DATA FOR PROCESSING
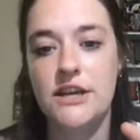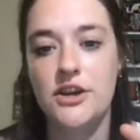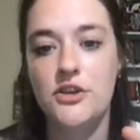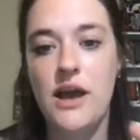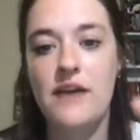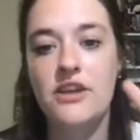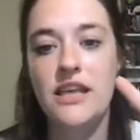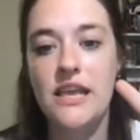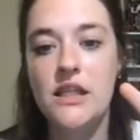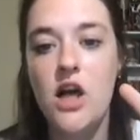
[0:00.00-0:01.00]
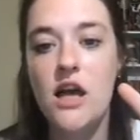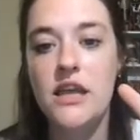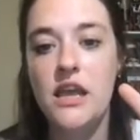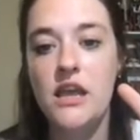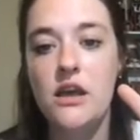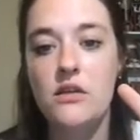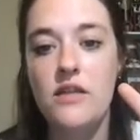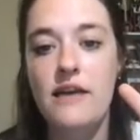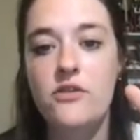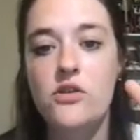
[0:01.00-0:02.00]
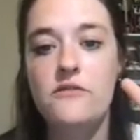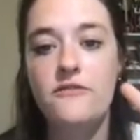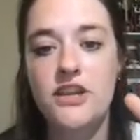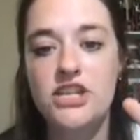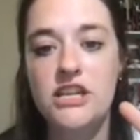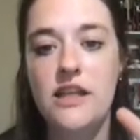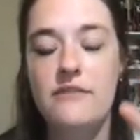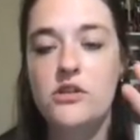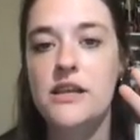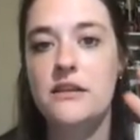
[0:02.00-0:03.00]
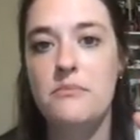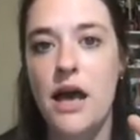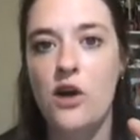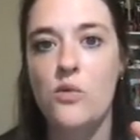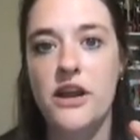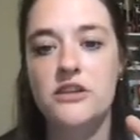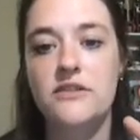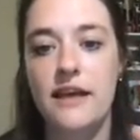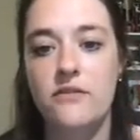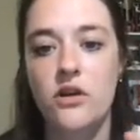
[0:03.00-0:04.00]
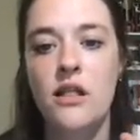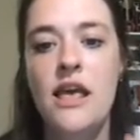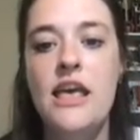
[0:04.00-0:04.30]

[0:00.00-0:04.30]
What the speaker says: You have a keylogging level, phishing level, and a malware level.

...

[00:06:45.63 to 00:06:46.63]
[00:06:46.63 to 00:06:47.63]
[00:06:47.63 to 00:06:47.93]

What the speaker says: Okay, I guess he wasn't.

WORK INSTRUCTIONS
Repeat exactly the lines above, from the line that contains "[0:02.00-0:03.00]" down through the line that contains "What the speaker says: You". Include both of those lines and none of the pictures.

EXPECTED ANSWER
[0:02.00-0:03.00]
[0:03.00-0:04.00]
[0:04.00-0:04.30]

[0:00.00-0:04.30]
What the speaker says: You have a keylogging level, phishing level, and a malware level.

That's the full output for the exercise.